Sea-Watch wirft der libyischen Küstenwache „extreme Gewalttaten“ vor. So dokumentiert die zivile Seenotrettungsorganisation in ihrem Bericht unter anderem gezielten Beschuss, Vorfälle mit Todesfällen von Flüchtlingen, die Behinderung von Rettungsaktionen sowie Schläge gegen Menschen in Not. Mindestens 54 Fälle ereigneten sich demnach in internationalen Gewässern, entweder in der maltesischen oder der libyschen Such- und Rettungszone. Dabei geht die Seenotrettungsorganisation von einer hohen Dunkelziffer aus.

In den vergangenen Monaten hatte die libysche Küstenwache in zwei Fällen die Schiffe ziviler Seenotretter nach deren Angaben beschossen.
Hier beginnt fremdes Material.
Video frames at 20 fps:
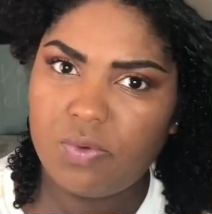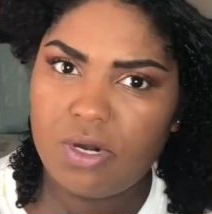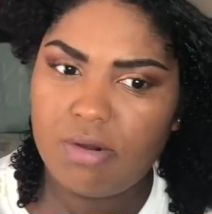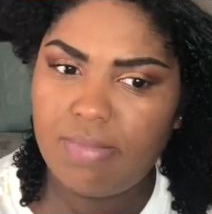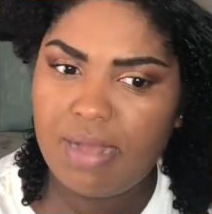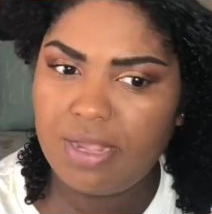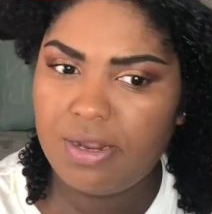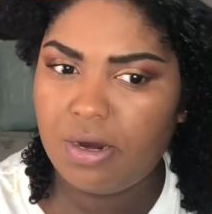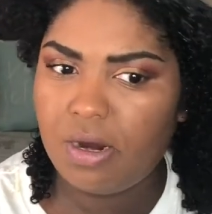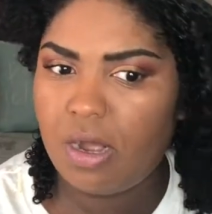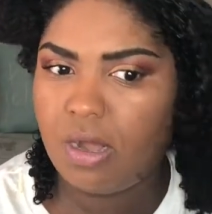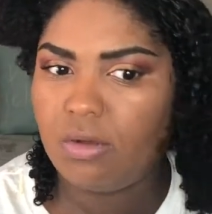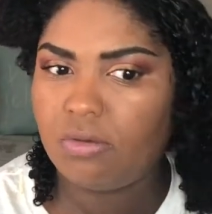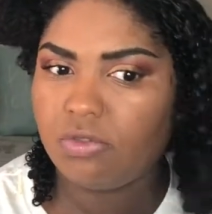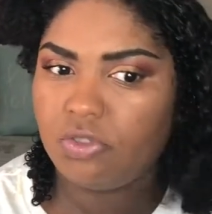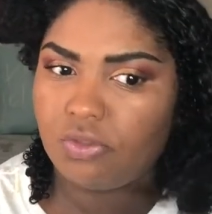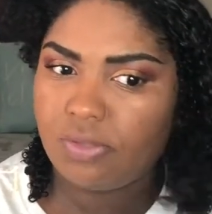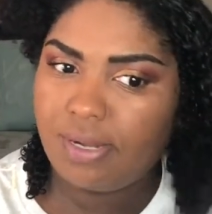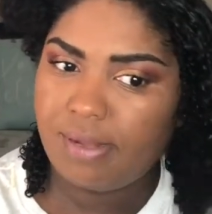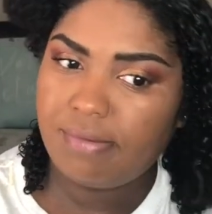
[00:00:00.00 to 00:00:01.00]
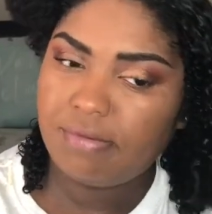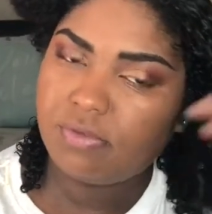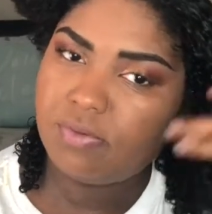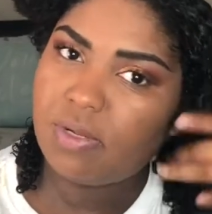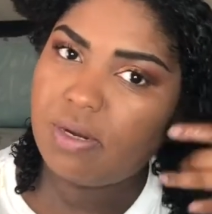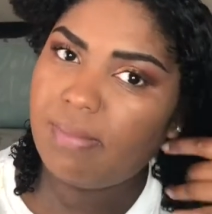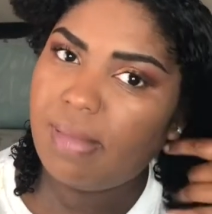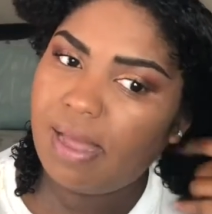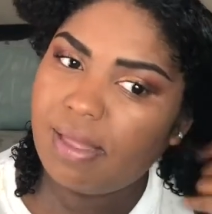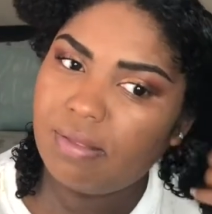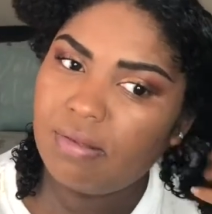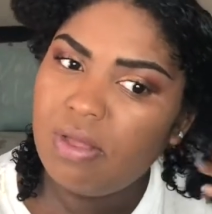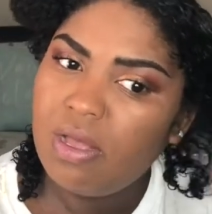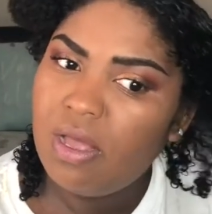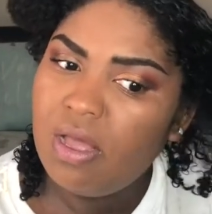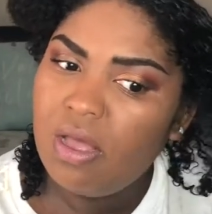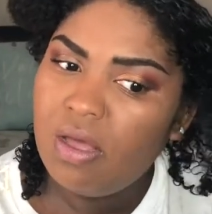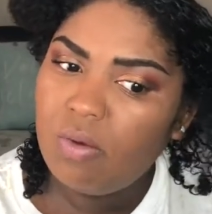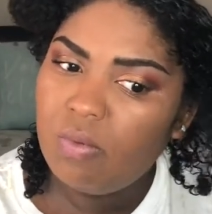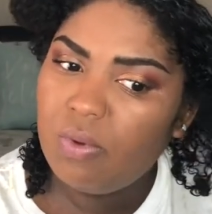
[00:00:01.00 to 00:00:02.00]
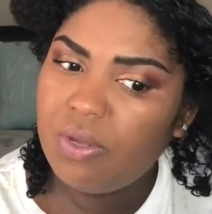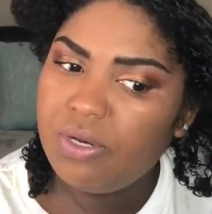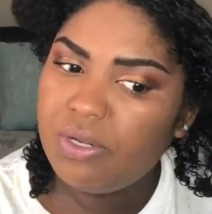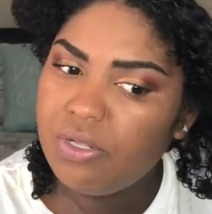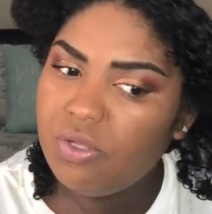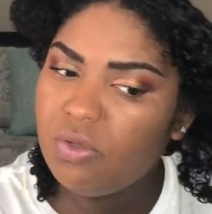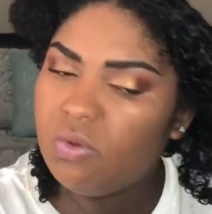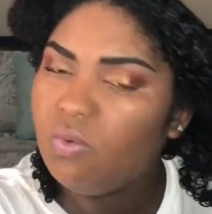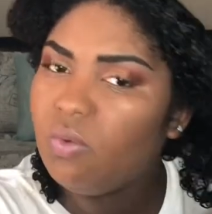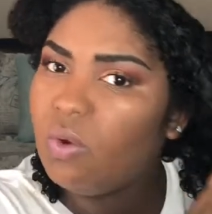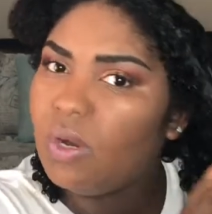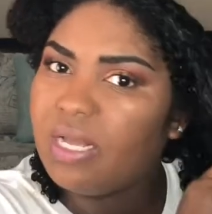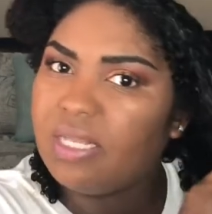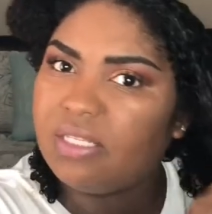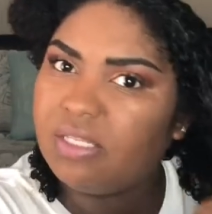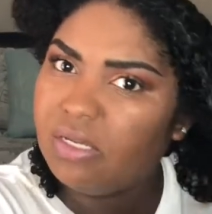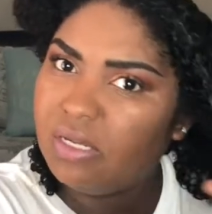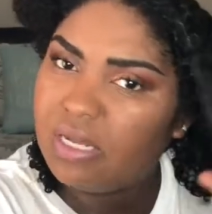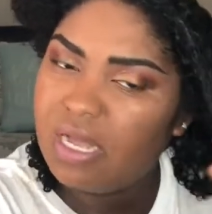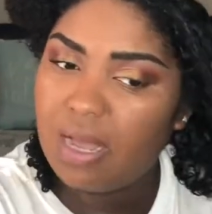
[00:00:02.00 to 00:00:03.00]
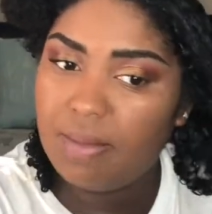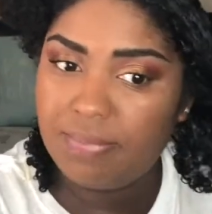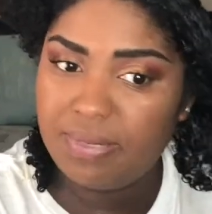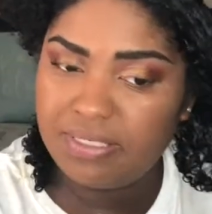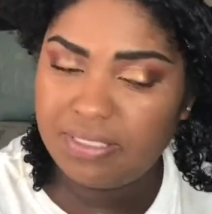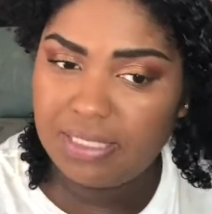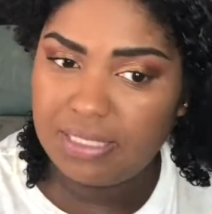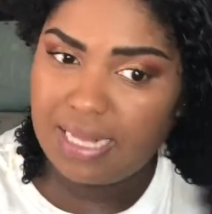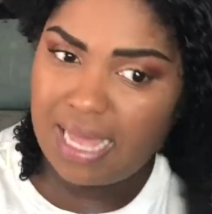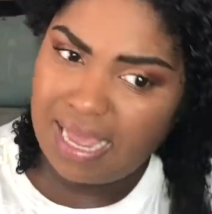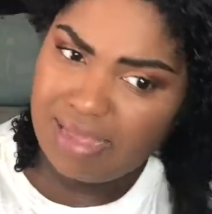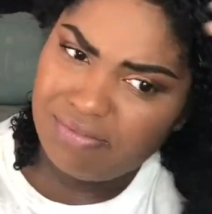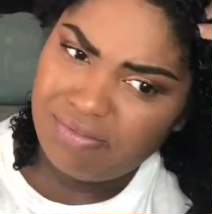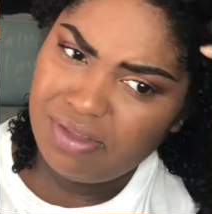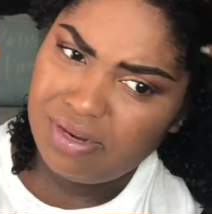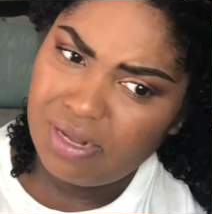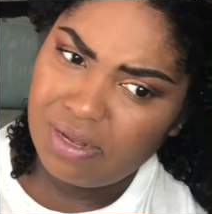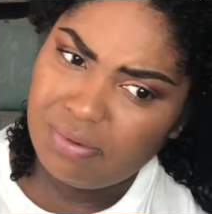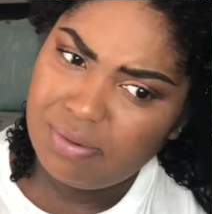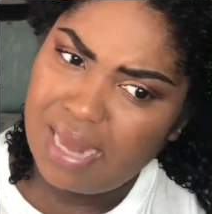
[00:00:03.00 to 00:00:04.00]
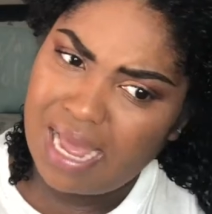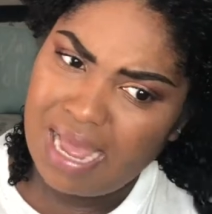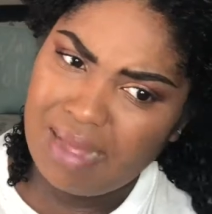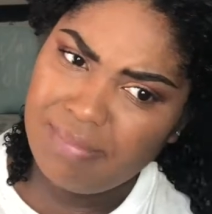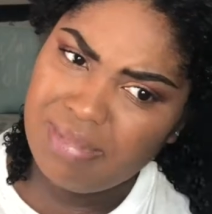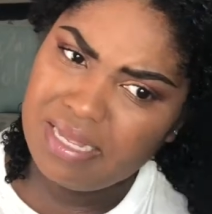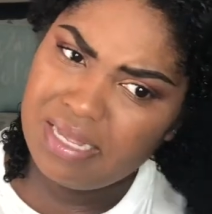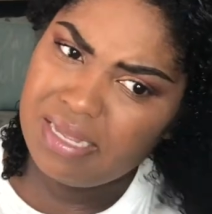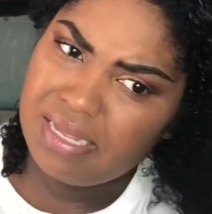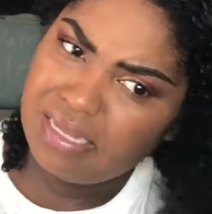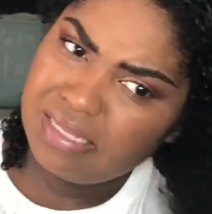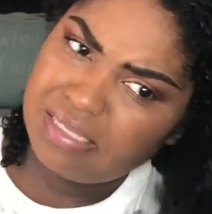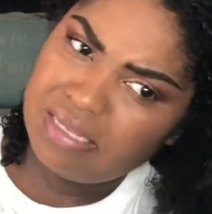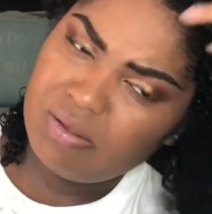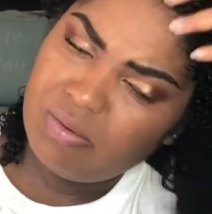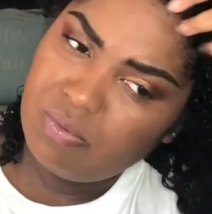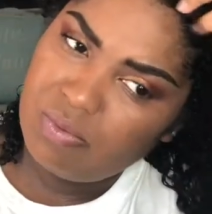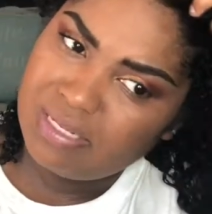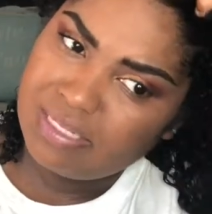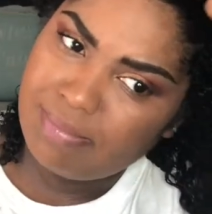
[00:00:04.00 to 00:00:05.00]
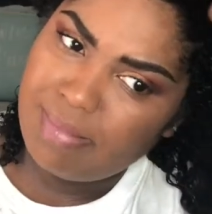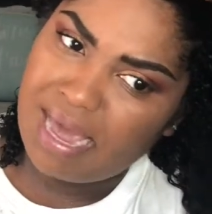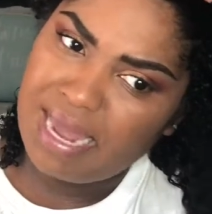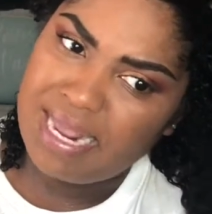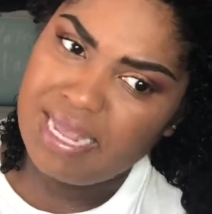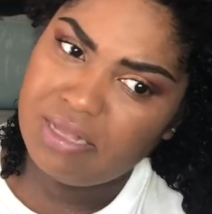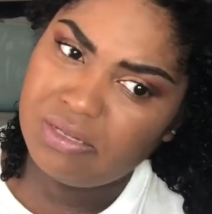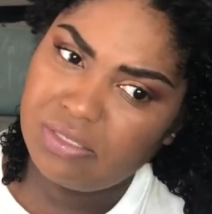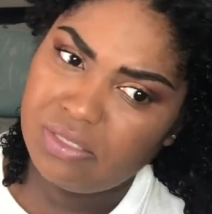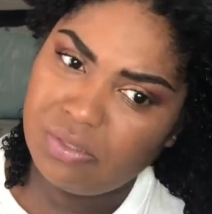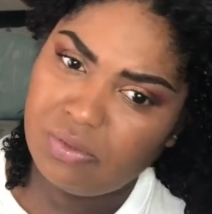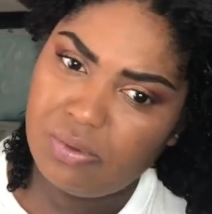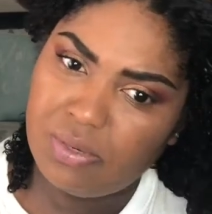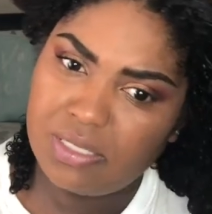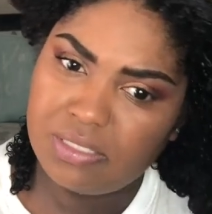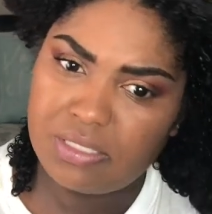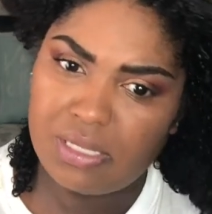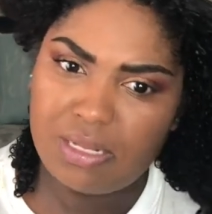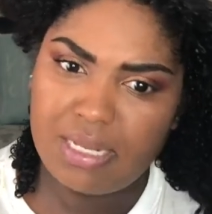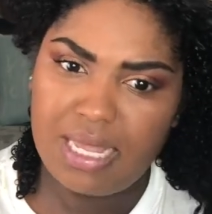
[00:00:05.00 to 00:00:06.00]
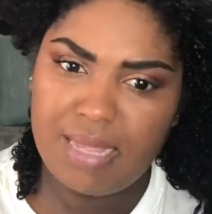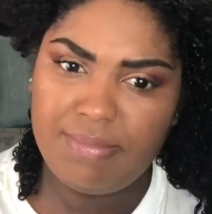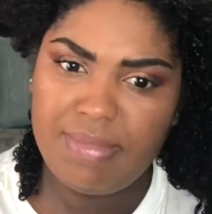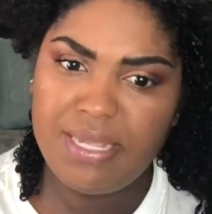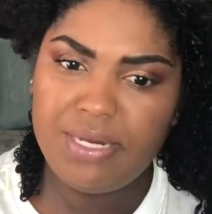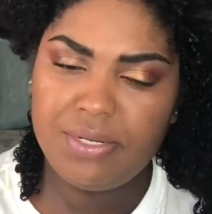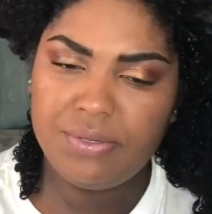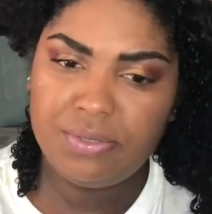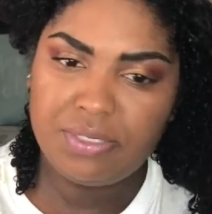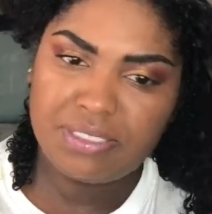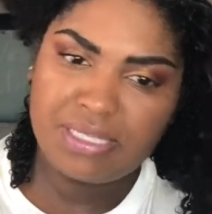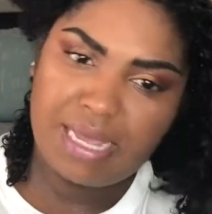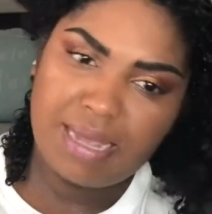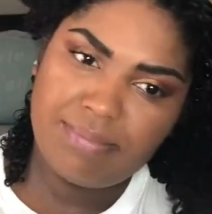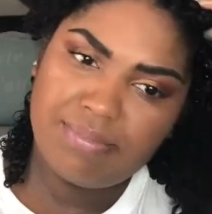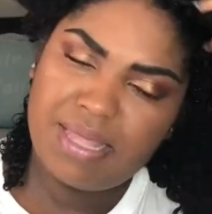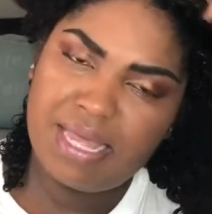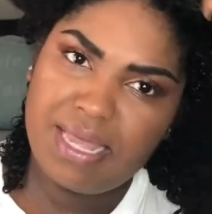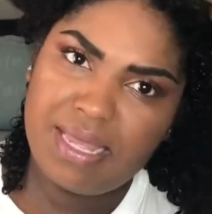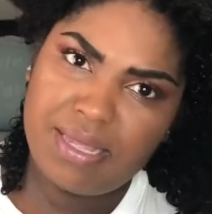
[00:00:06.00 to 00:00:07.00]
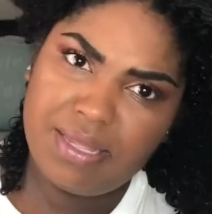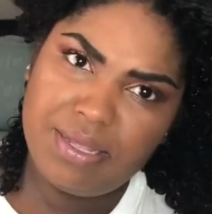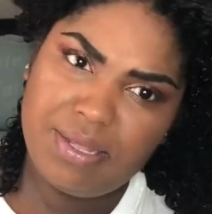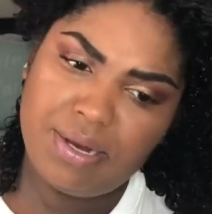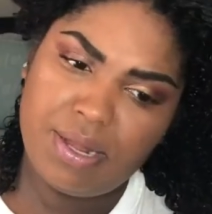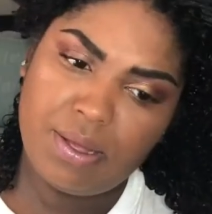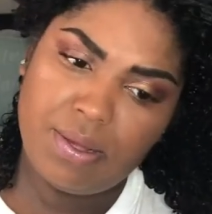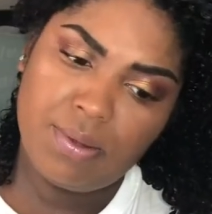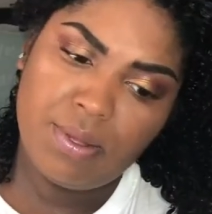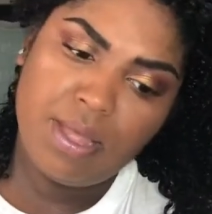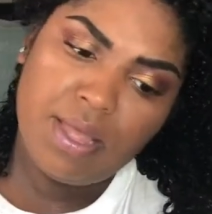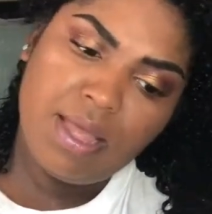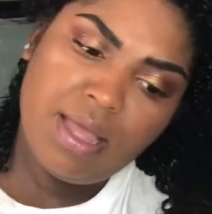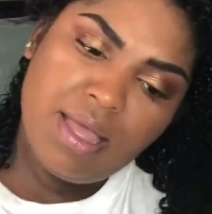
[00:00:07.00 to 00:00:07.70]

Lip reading: What about your own dreams? What do you want to accomplish in life? You know, not because what somebody else doing, so let me do the same thing, you know.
Im August war die „Ocean Viking“ der Organisation SOS Méditerranée für mehrere Minuten unter Beschuss gekommen. Die Seenotretter warnten damals vor einem bisher beispiellosen Ausmaß von Gewalt. Ende September wurde die „Sea-Watch 5“ von Sea-Watch von einem Patrouillenboot der Küstenwache mit scharfer Munition beschossen. In beiden Fällen blieben die Crew und aus Seenot gerettete Flüchtlinge an Bord unverletzt.